§ PROBLEM TO WORK ON
Every record below should be repeated exactly. Omit the pictures.

§ DATASET RECORDS
***
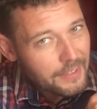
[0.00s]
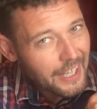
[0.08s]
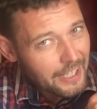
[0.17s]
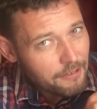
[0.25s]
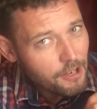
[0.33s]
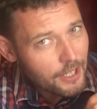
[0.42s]

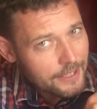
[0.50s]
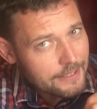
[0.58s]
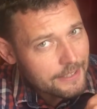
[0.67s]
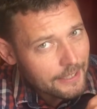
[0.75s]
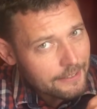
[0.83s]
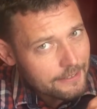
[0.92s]
get your eyes
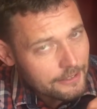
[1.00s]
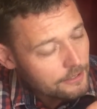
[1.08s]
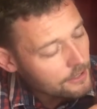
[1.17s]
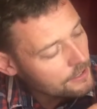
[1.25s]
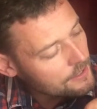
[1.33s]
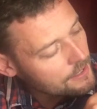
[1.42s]
tested,
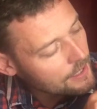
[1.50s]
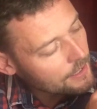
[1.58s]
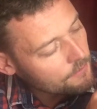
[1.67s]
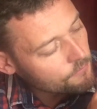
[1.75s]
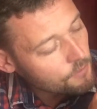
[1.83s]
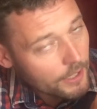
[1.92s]
because
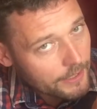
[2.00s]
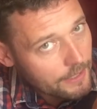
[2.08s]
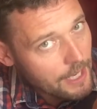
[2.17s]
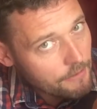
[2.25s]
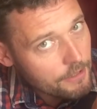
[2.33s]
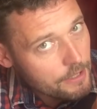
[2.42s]
it's right
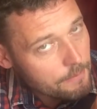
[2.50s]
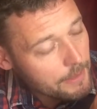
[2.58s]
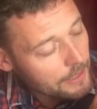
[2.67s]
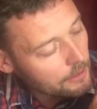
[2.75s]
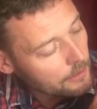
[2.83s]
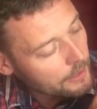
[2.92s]
there in the
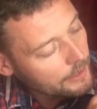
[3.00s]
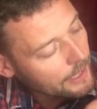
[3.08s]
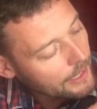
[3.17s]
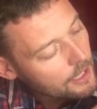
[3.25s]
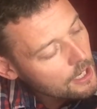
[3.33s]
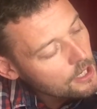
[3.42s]
middle,
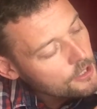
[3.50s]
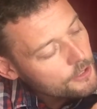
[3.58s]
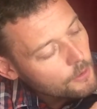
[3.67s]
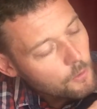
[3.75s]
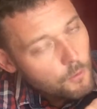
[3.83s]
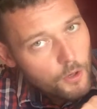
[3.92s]
okay?
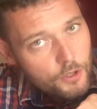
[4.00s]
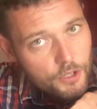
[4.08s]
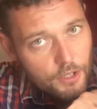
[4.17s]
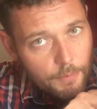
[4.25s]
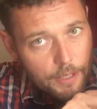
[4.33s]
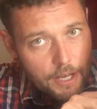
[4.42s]
So
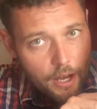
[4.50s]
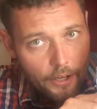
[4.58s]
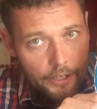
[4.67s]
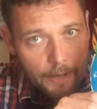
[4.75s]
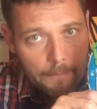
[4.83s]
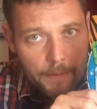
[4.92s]
watch the
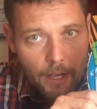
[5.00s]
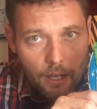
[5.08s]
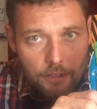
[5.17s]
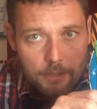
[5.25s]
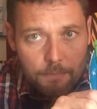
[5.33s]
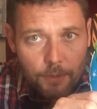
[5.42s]
banana.
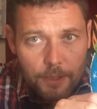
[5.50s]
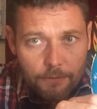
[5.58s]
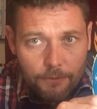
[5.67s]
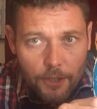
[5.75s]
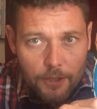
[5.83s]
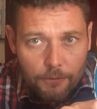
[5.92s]
I'll just put it
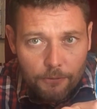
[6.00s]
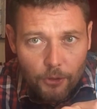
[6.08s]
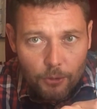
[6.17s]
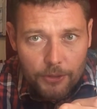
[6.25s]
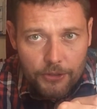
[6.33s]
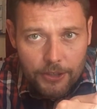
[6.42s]
further
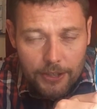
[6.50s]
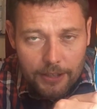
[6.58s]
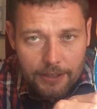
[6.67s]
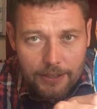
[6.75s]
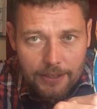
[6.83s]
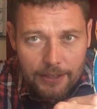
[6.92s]
forward so you
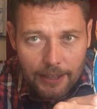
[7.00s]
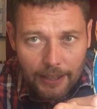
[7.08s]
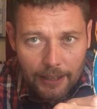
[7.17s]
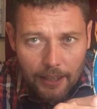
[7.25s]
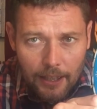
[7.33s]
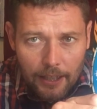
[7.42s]
can
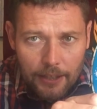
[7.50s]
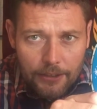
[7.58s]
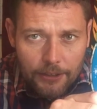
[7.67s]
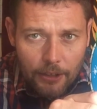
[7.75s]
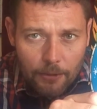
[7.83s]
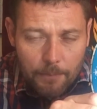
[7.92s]
see.
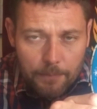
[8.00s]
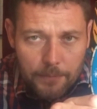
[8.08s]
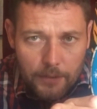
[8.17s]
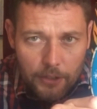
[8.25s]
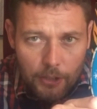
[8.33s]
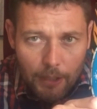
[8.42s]
So
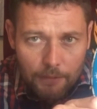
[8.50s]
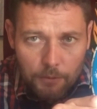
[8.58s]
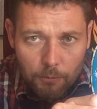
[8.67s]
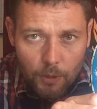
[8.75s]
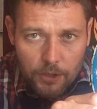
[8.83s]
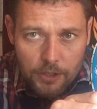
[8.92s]
you have
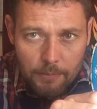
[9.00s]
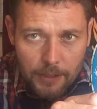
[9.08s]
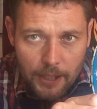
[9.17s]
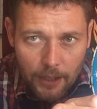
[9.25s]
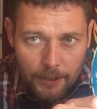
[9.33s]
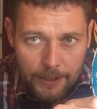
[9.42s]
to watch the
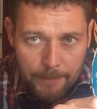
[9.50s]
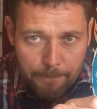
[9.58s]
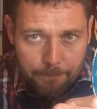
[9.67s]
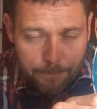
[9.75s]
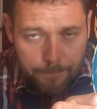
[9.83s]
banana.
***
§ SOLUTION TO THIS EXERCISE
[0.00s]
[0.08s]
[0.17s]
[0.25s]
[0.33s]
[0.42s]

[0.50s]
[0.58s]
[0.67s]
[0.75s]
[0.83s]
[0.92s]
get your eyes
[1.00s]
[1.08s]
[1.17s]
[1.25s]
[1.33s]
[1.42s]
tested,
[1.50s]
[1.58s]
[1.67s]
[1.75s]
[1.83s]
[1.92s]
because
[2.00s]
[2.08s]
[2.17s]
[2.25s]
[2.33s]
[2.42s]
it's right
[2.50s]
[2.58s]
[2.67s]
[2.75s]
[2.83s]
[2.92s]
there in the
[3.00s]
[3.08s]
[3.17s]
[3.25s]
[3.33s]
[3.42s]
middle,
[3.50s]
[3.58s]
[3.67s]
[3.75s]
[3.83s]
[3.92s]
okay?
[4.00s]
[4.08s]
[4.17s]
[4.25s]
[4.33s]
[4.42s]
So
[4.50s]
[4.58s]
[4.67s]
[4.75s]
[4.83s]
[4.92s]
watch the
[5.00s]
[5.08s]
[5.17s]
[5.25s]
[5.33s]
[5.42s]
banana.
[5.50s]
[5.58s]
[5.67s]
[5.75s]
[5.83s]
[5.92s]
I'll just put it
[6.00s]
[6.08s]
[6.17s]
[6.25s]
[6.33s]
[6.42s]
further
[6.50s]
[6.58s]
[6.67s]
[6.75s]
[6.83s]
[6.92s]
forward so you
[7.00s]
[7.08s]
[7.17s]
[7.25s]
[7.33s]
[7.42s]
can
[7.50s]
[7.58s]
[7.67s]
[7.75s]
[7.83s]
[7.92s]
see.
[8.00s]
[8.08s]
[8.17s]
[8.25s]
[8.33s]
[8.42s]
So
[8.50s]
[8.58s]
[8.67s]
[8.75s]
[8.83s]
[8.92s]
you have
[9.00s]
[9.08s]
[9.17s]
[9.25s]
[9.33s]
[9.42s]
to watch the
[9.50s]
[9.58s]
[9.67s]
[9.75s]
[9.83s]
banana.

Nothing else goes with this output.